Any CIV solution must address each of the five problem areas in multi-clock design. The process starts with a structural analysis of the design in RTL form, tracing all clocks and resets in the design from the flop-flops and other state elements. This process can automatically identify:

* All asynchronous clock domains in the design
* All control and data signals crossing between clock domains
* Any domain-crossing signals that have missing or incorrect synchronizers
* Any synchronizers that have the potential for glitches on their inputs
* Any signals that have fan-outs to multiple synchronizers
* Any independently synchronized signals that reconverge in the receiving clock domain
* Any clock domains whose reset signals are not properly synchronized
* Any gated or derived clocks with glitch potential

If properly implemented, this structural analysis can be performed quickly enough to run on an entire SoC in a matter of minutes. Minimal designer input is required, although the analysis can benefit if a simple description of input clock behavior is provided.

With this information, the analysis can be extremely accurate so that spurious errors and warnings are not reported. The designers should see only messages that report real design problems or provide useful feedback about the design (such as a list of all signals that are properly synchronized).

Although most types of multi-clock design problems can be detected with CIV structural analysis, a few categories cannot.
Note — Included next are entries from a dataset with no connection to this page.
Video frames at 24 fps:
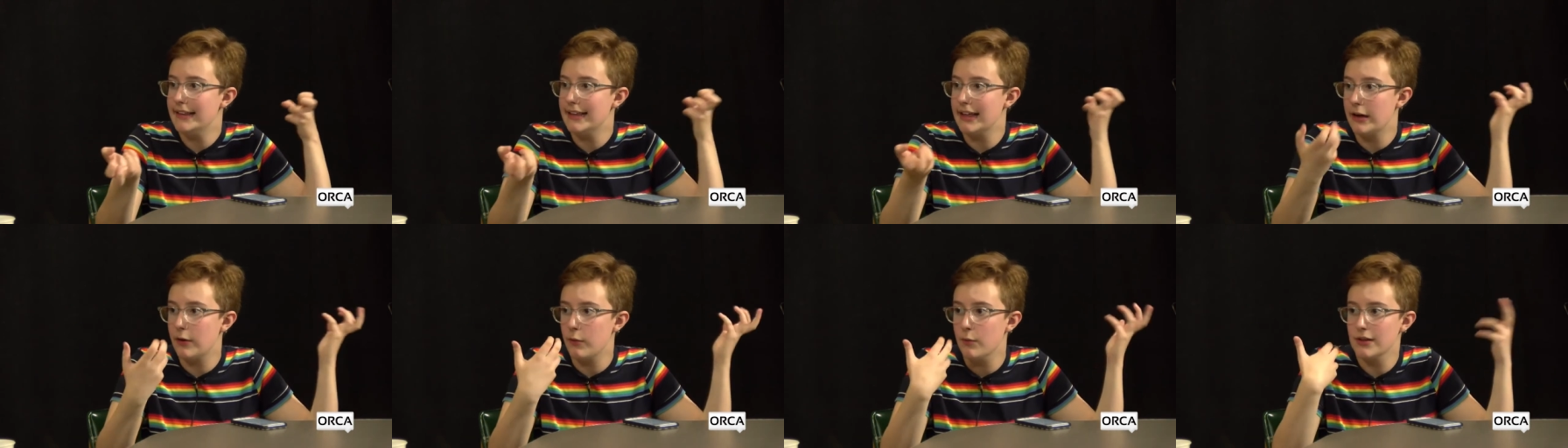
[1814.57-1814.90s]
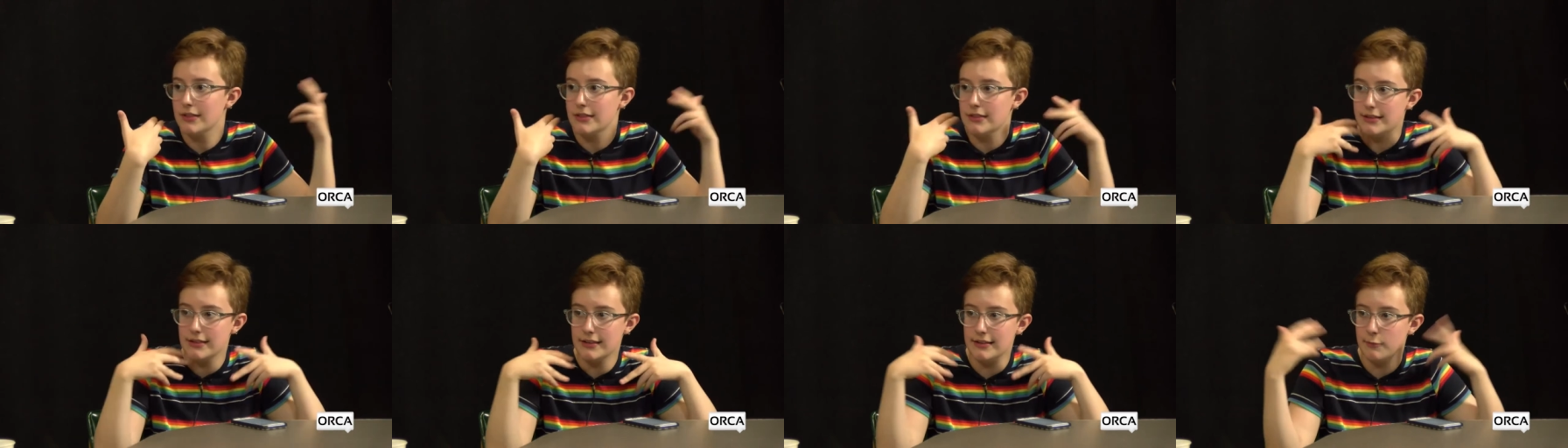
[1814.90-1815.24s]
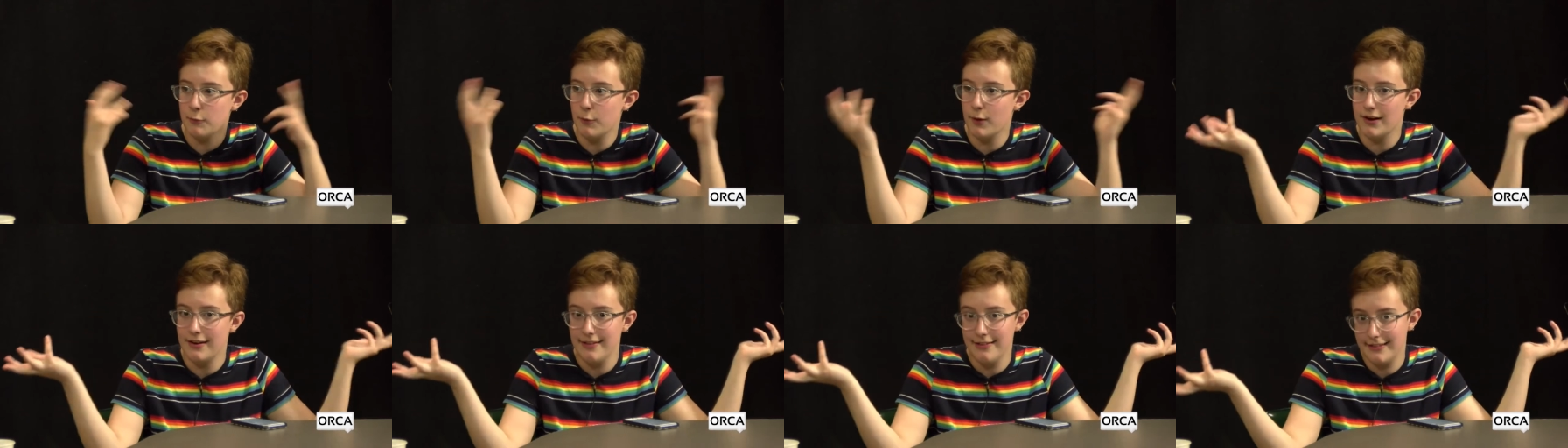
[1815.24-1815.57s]
like what the,
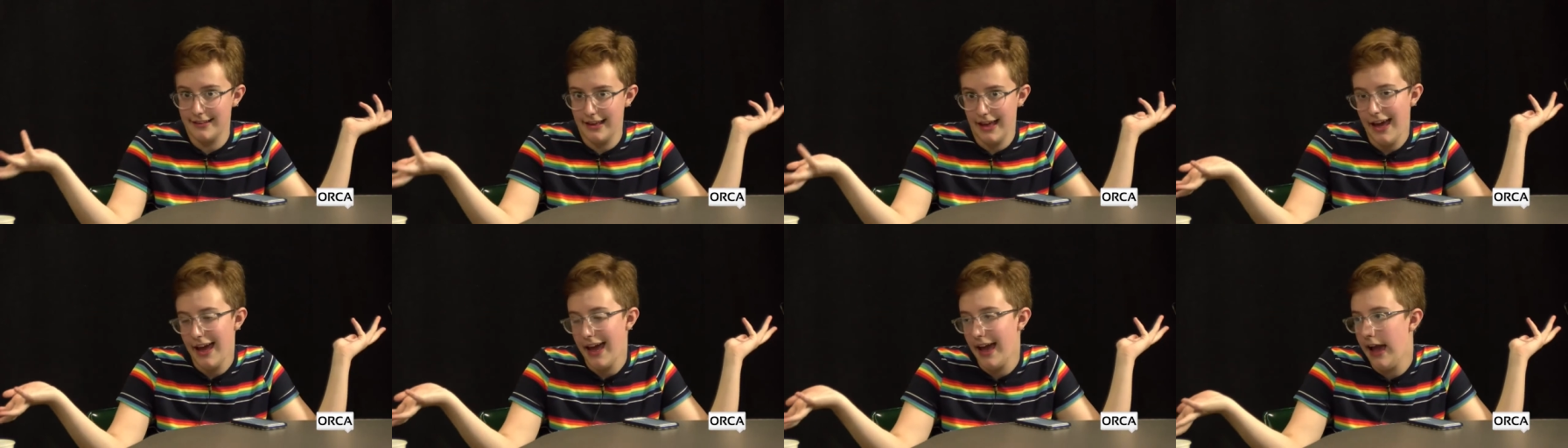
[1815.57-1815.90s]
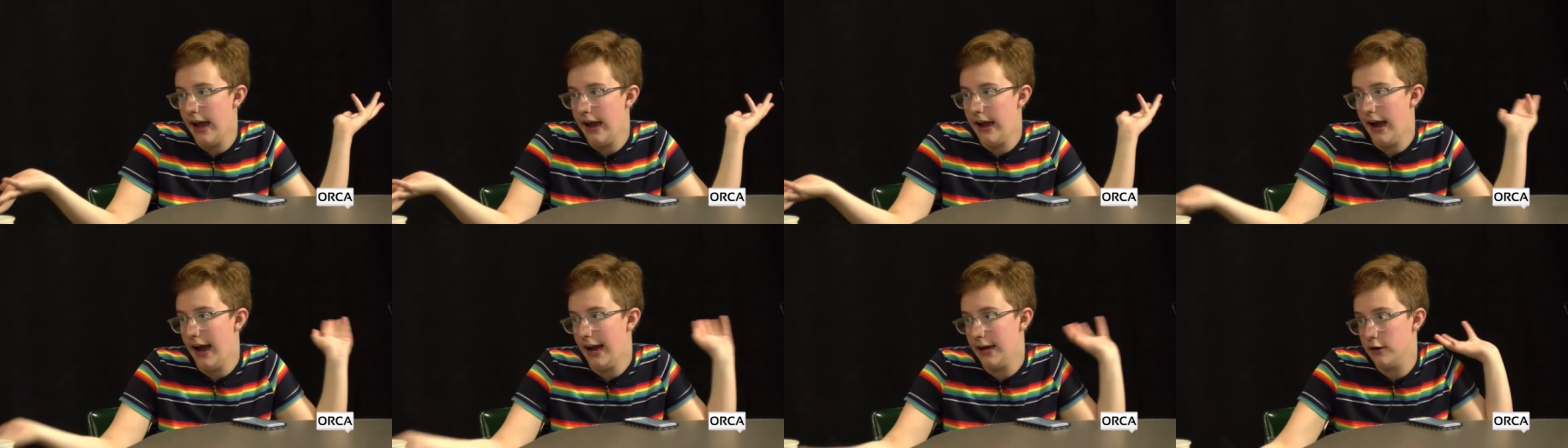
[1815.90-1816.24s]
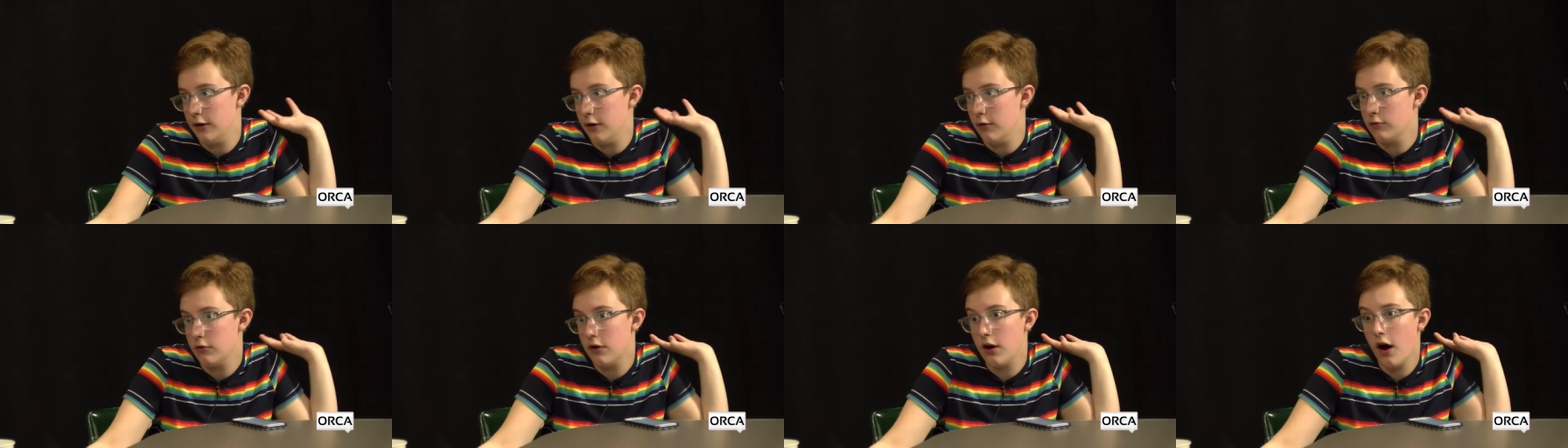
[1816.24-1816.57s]
what is gay? I
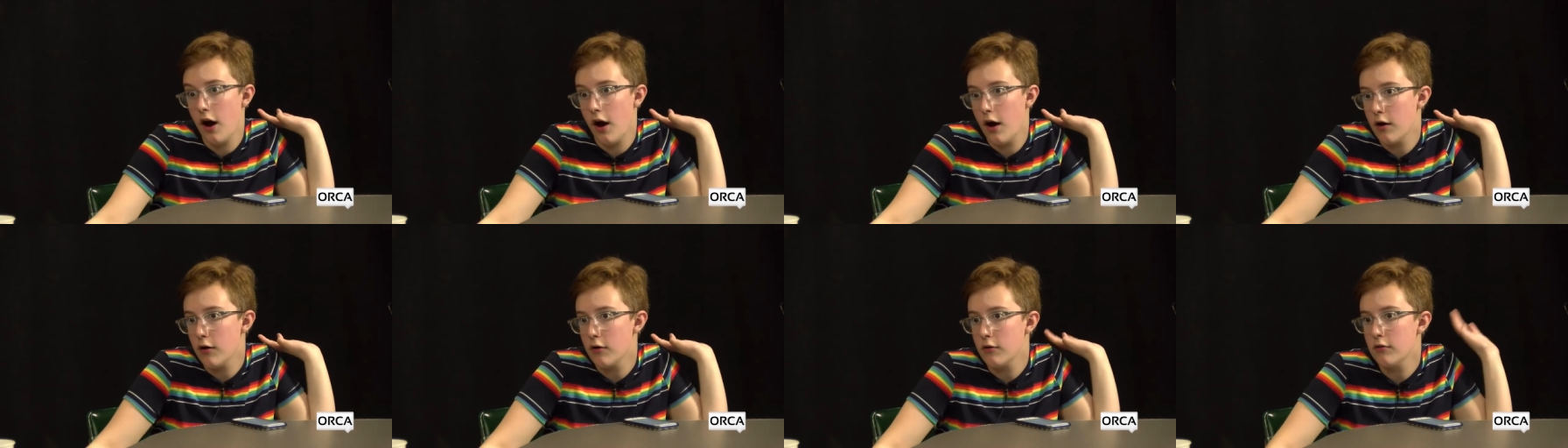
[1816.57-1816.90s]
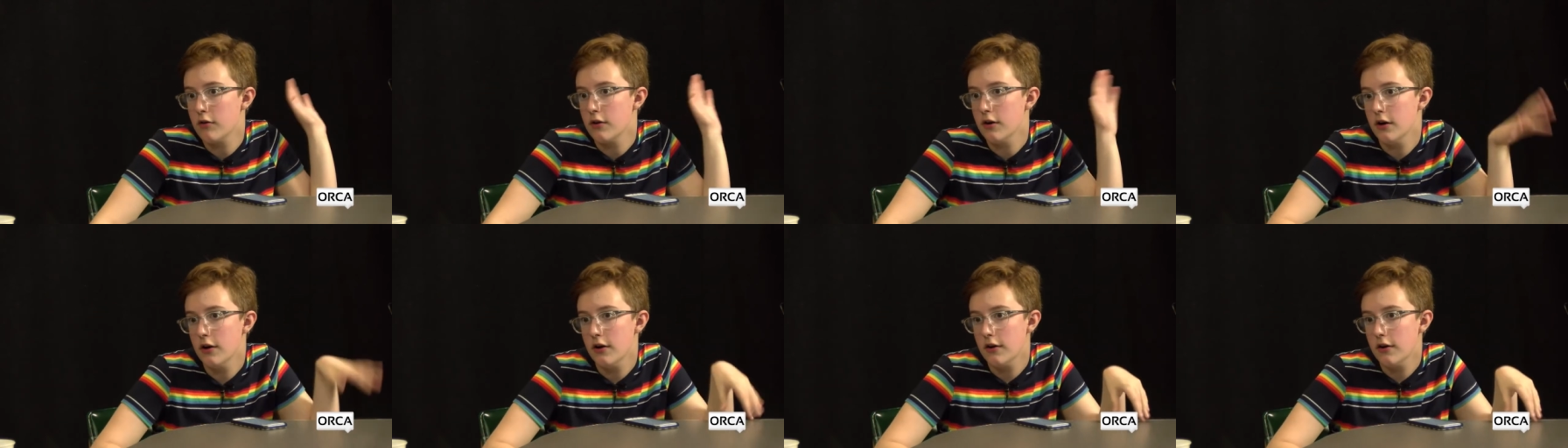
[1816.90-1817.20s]
don't know.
Verifying proper handling of multi-bit signals and checking for data stability across clock domains requires the exhaustive power of formal verification for thorough analysis.

Since formal verification requires assertions about the design, a CIV solution must be able to generate three categories of assertions to represent the desired behavior of signals crossing clock domains:

* Assertions that multi-bit signals crossing clock domains must always be gray-coded (only one bit changing at a time); this avoids loss of correlation.
* Assertions that signals with synchronizers remain stable for enough cycles to be detected in the receiving clock domain; this avoids data loss.
* Assertions that signals without synchronizers (such as data buses) are held stable during the time that the signals are sampled in the receiving clock domain; this also avoids data loss.

Formal verification tries to prove that these assertions can never be violated under any scenarios, or tries to generate counter-examples showing how the assertions can be violated.

Whenever a proof is found, designer confidence is increased since they know that there is no possible way that a particular clock domain crossing error can occur. Whenever a counter-example is found, formal verification has detected a real bug in the design that could result in chip failure if not resolved. The formal tools must provide enough information for the designers to resolve the error and then re-run to see if a proof can be obtained to erase any lingering worries about possible errors.

Although formal verification is an exhaustive technology, in practice not all assertions can be proven in complex SoC designs. For this reason, it is valuable if a CIV solution can also generate the assertions in a form suitable for simulation. If a proof cannot be found but the assertion runs with no violations throughout a typical regression test suite of many millions or even billions of cycles, then the designers still gain an important measure of confidence in the correctness of the multi-clock design.